I then proceeded to follow precisely none of my own advice.

Not because I disagreed with it. Because measuring carbon is hard, and talking about measuring carbon is easy. I had a production server running five containerised applications on a DigitalOcean droplet in London, and I had absolutely no idea what any of them cost the planet per request. Not even a rough guess.

That gap between knowing what you should measure and actually measuring it bothered me for a long time. So I built GreenScope.

What Gets Measured Gets a Score

GreenScope is a real-time Software Carbon Intensity dashboard. It calculates and displays the carbon footprint of each application running on my droplet, expressed as grams of CO2 equivalent per HTTP request. That metric follows the SCI specification from the Green Software Foundation, which was formalised as ISO/IEC 21031:2024.

The SCI formula looks deceptively simple:

SCI = ((E x I) + M) / R

Where E is energy consumed in kilowatt-hours, I is the carbon intensity of the electricity grid in gCO2eq/kWh, M is the amortised embodied emissions of the hardware in gCO2e, and R is your functional unit.

Four variables. One division. And an enormous amount of complexity hiding behind each letter.

The Functional Unit is Fractal

That R looked like the simplest variable in the formula. Pick a unit, divide by it, done. But even on my modest droplet running five apps, I discovered that R isn’t a single thing — it changes depending on where you’re standing.

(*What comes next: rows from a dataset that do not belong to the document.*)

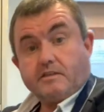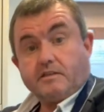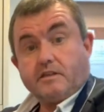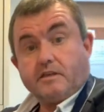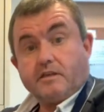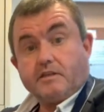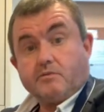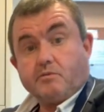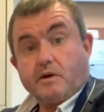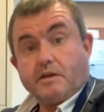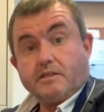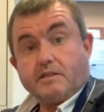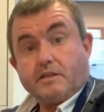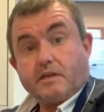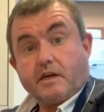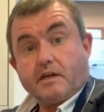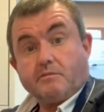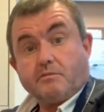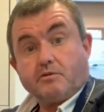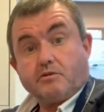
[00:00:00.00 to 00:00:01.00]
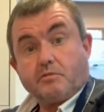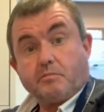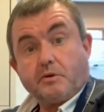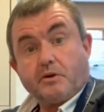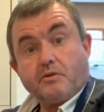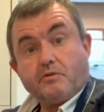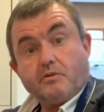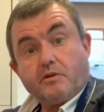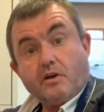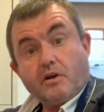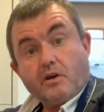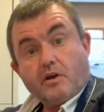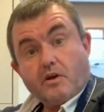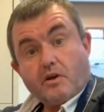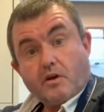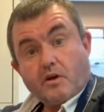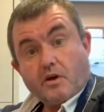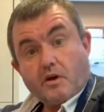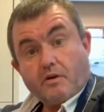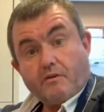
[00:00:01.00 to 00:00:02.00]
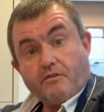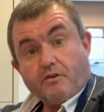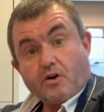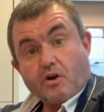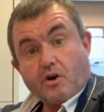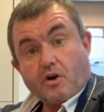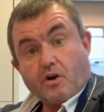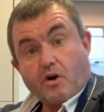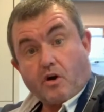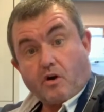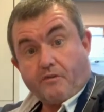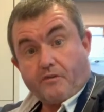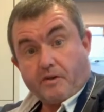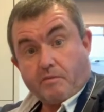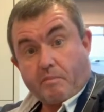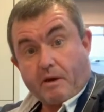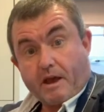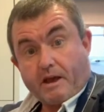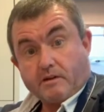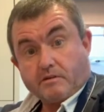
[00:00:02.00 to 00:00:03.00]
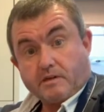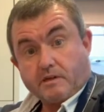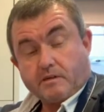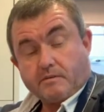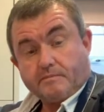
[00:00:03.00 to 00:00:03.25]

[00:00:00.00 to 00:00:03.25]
is 1 tablespoon of coffee powder.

At the application level, the natural functional unit is an HTTP request. How many grams of CO2 does it cost to serve one page of my venue management system? That’s the question a developer cares about. GreenScope calculates this per-app: total carbon divided by request count gives you gCO2e per request.

But zoom out to the droplet level and requests stop making sense. The droplet doesn’t serve requests — it hosts containers. So GreenScope’s droplet view uses a different functional unit entirely: the container. Total carbon for the host divided by the number of running containers gives you gCO2e per container. That’s the question an infrastructure operator cares about. How efficiently am I packing workloads onto this machine?

And the pattern keeps going. If I had visibility into DigitalOcean’s datacentre, their natural functional unit would be the droplet VM. How much carbon per virtual machine? At corporate level, the functional unit might be the datacentre itself — how much carbon per region?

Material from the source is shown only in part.